*EXERCISE AIM*. The reply should hold every line of the listing exactly, and none of its images.

*RECORDS SHOWN*.
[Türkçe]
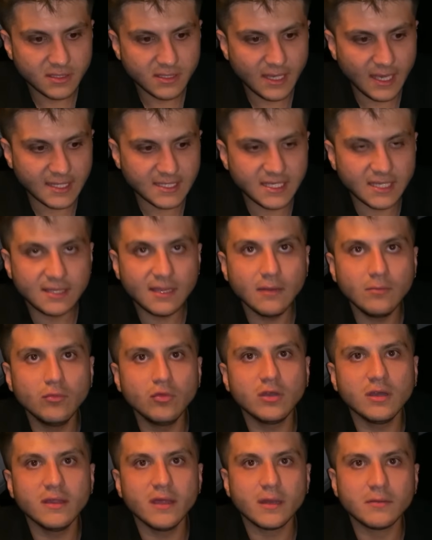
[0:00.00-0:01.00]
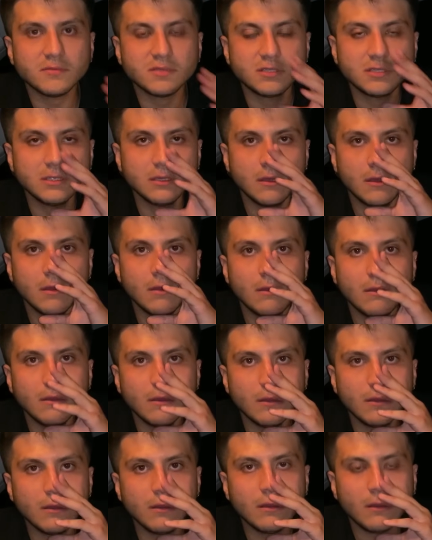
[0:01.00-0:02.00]
Gerçekten bu kadarmış.
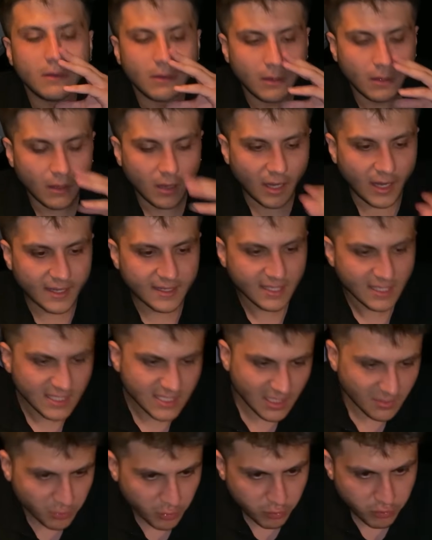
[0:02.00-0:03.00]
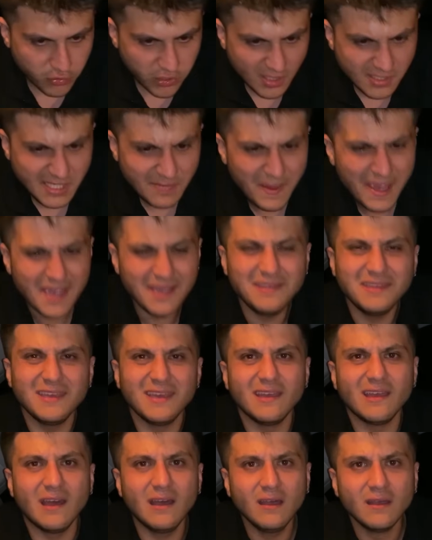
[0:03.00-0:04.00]
Arkadaşlar bu, bu nasıl bir
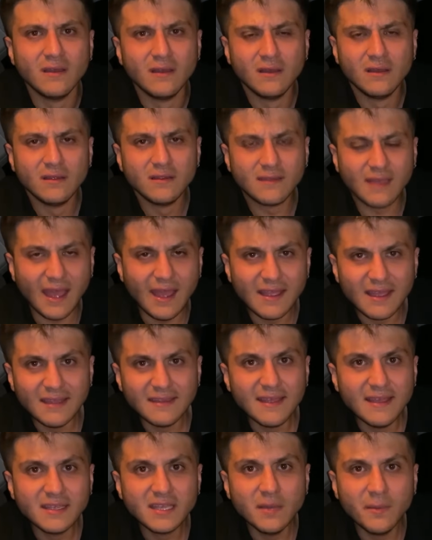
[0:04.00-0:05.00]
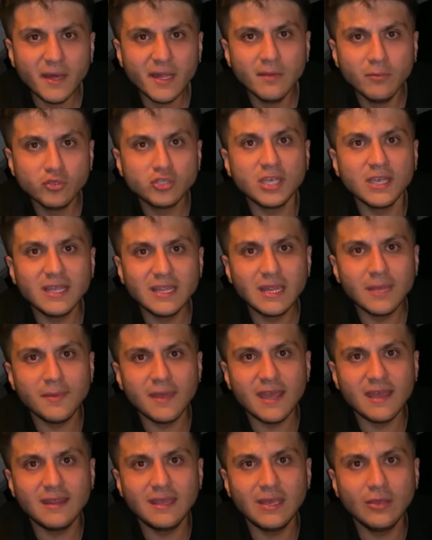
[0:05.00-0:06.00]
hediye ya? Tenge tenge bana bu şekilde
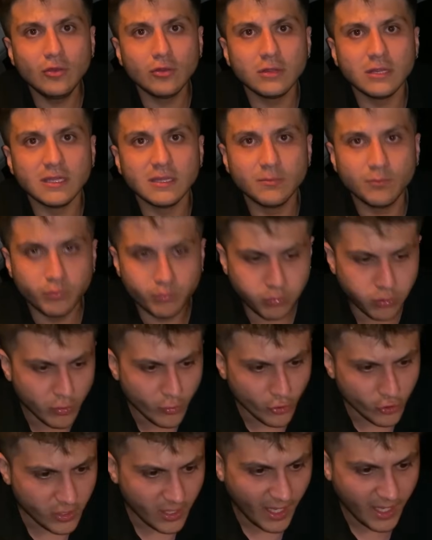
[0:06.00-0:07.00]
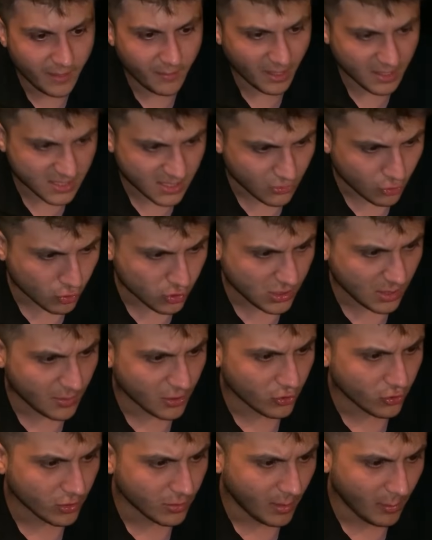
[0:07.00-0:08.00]
bir hediye yolladı. Bu muydu yani? Başka dosya
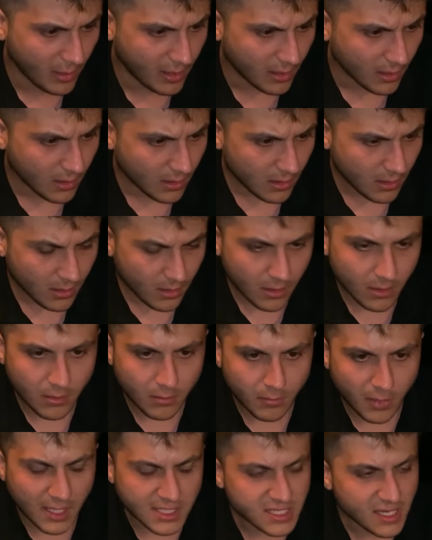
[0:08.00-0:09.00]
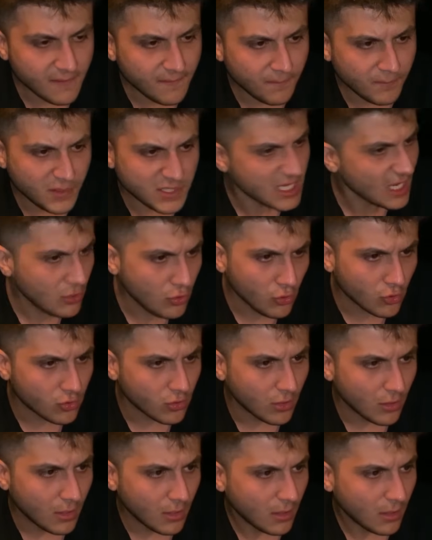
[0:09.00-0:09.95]
bakıyorum ama Başka bir şey yok.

*TASK ANSWER*.
[Türkçe]
[0:00.00-0:01.00]
[0:01.00-0:02.00]
Gerçekten bu kadarmış.
[0:02.00-0:03.00]
[0:03.00-0:04.00]
Arkadaşlar bu, bu nasıl bir
[0:04.00-0:05.00]
[0:05.00-0:06.00]
hediye ya? Tenge tenge bana bu şekilde
[0:06.00-0:07.00]
[0:07.00-0:08.00]
bir hediye yolladı. Bu muydu yani? Başka dosya
[0:08.00-0:09.00]
[0:09.00-0:09.95]
bakıyorum ama Başka bir şey yok.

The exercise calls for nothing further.